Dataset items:
************
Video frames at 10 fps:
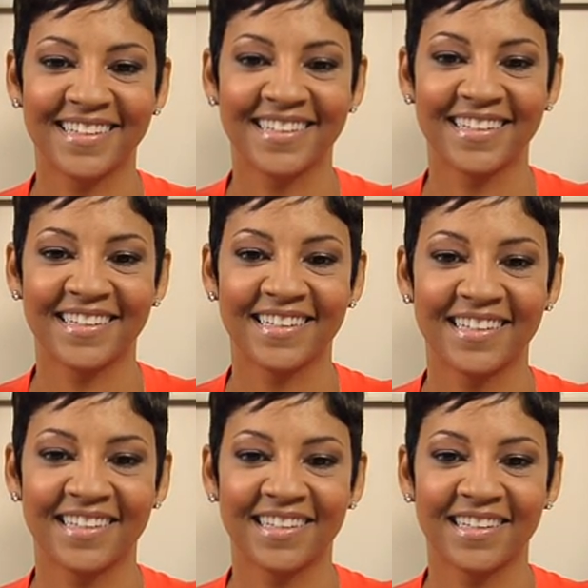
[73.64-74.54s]

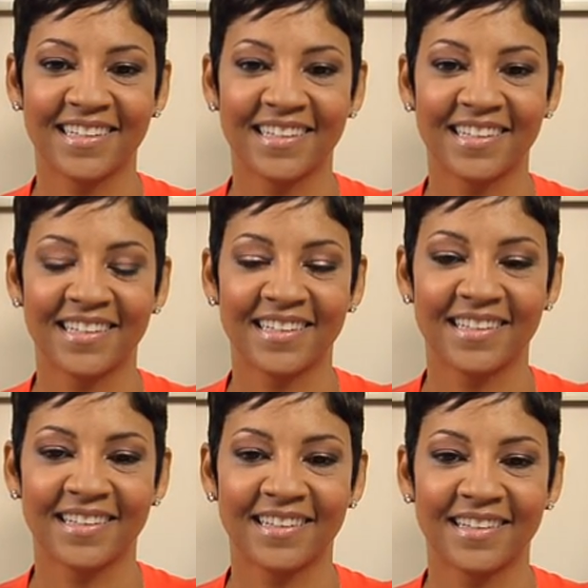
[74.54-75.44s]

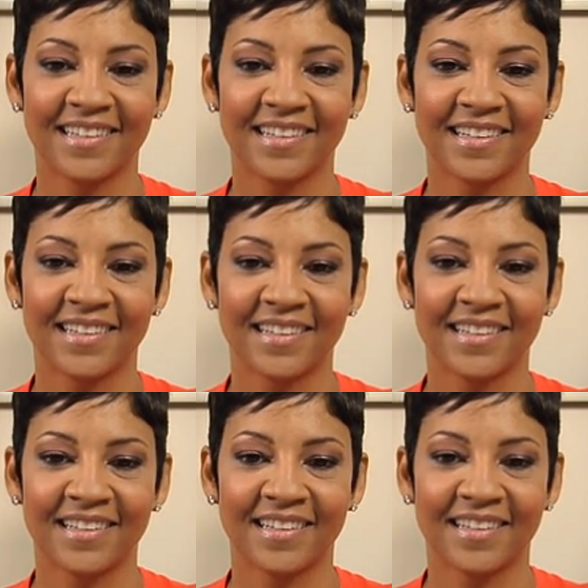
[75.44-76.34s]

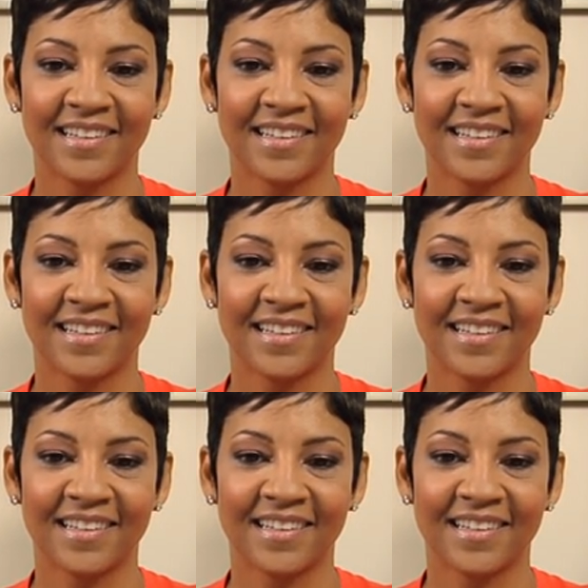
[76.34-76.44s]
No words are spoken by the person on screen.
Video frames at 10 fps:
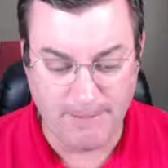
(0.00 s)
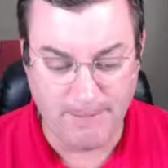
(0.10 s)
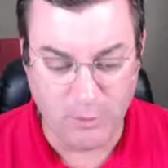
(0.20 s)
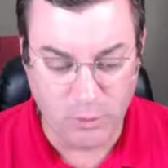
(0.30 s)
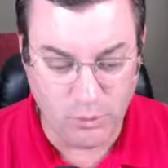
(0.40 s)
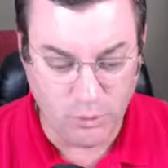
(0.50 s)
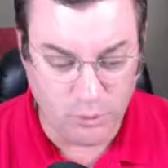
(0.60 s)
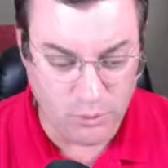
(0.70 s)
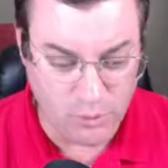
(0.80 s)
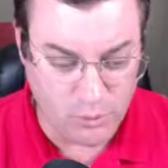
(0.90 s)

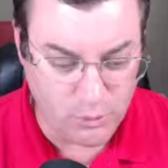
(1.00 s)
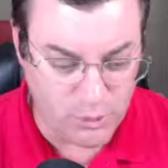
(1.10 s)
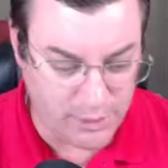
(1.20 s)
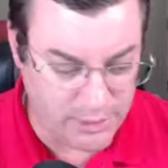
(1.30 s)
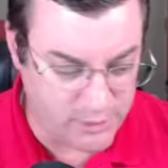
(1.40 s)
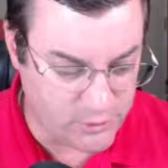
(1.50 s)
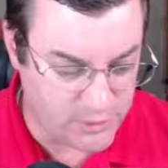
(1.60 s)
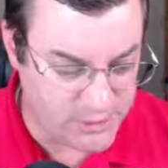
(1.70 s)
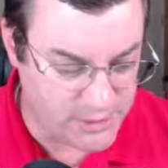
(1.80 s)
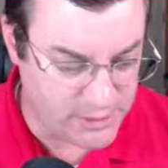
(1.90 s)
Ooh,
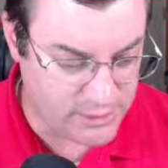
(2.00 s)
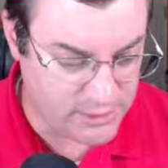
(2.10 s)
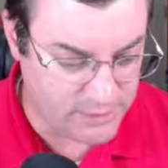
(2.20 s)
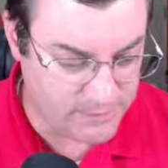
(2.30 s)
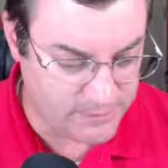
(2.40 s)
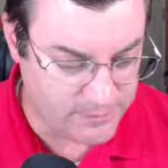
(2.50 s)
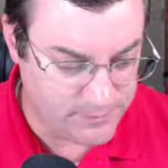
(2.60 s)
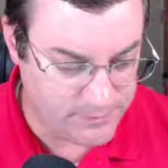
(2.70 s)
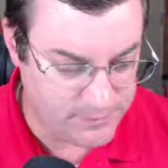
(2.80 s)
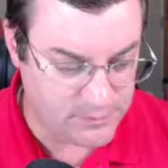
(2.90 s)
interesting.
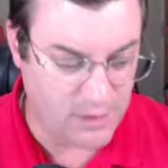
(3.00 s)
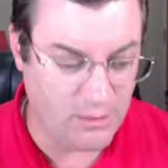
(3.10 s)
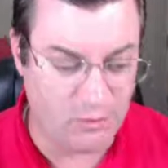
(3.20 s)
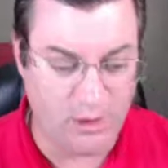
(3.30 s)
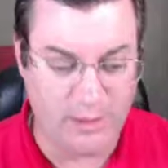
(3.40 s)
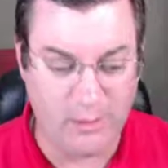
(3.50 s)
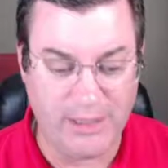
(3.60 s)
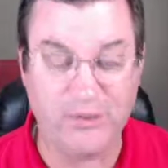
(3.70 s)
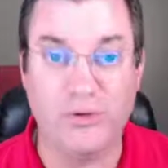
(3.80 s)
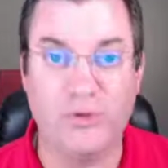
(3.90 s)
All right, we get to
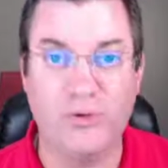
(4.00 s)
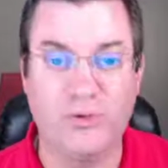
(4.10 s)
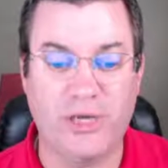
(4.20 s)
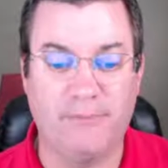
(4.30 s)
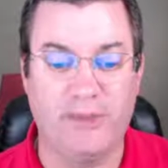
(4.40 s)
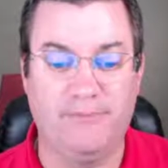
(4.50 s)
do a new tuplet.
************
=== YOUR ASSIGNMENT ===
In case the records contain pictures, keep those out and repeat the rest exactly.

=== TASK OUTPUT ===
Video frames at 10 fps:
[73.64-74.54s]

[74.54-75.44s]

[75.44-76.34s]

[76.34-76.44s]
No words are spoken by the person on screen.
Video frames at 10 fps:
(0.00 s)
(0.10 s)
(0.20 s)
(0.30 s)
(0.40 s)
(0.50 s)
(0.60 s)
(0.70 s)
(0.80 s)
(0.90 s)

(1.00 s)
(1.10 s)
(1.20 s)
(1.30 s)
(1.40 s)
(1.50 s)
(1.60 s)
(1.70 s)
(1.80 s)
(1.90 s)
Ooh,
(2.00 s)
(2.10 s)
(2.20 s)
(2.30 s)
(2.40 s)
(2.50 s)
(2.60 s)
(2.70 s)
(2.80 s)
(2.90 s)
interesting.
(3.00 s)
(3.10 s)
(3.20 s)
(3.30 s)
(3.40 s)
(3.50 s)
(3.60 s)
(3.70 s)
(3.80 s)
(3.90 s)
All right, we get to
(4.00 s)
(4.10 s)
(4.20 s)
(4.30 s)
(4.40 s)
(4.50 s)
do a new tuplet.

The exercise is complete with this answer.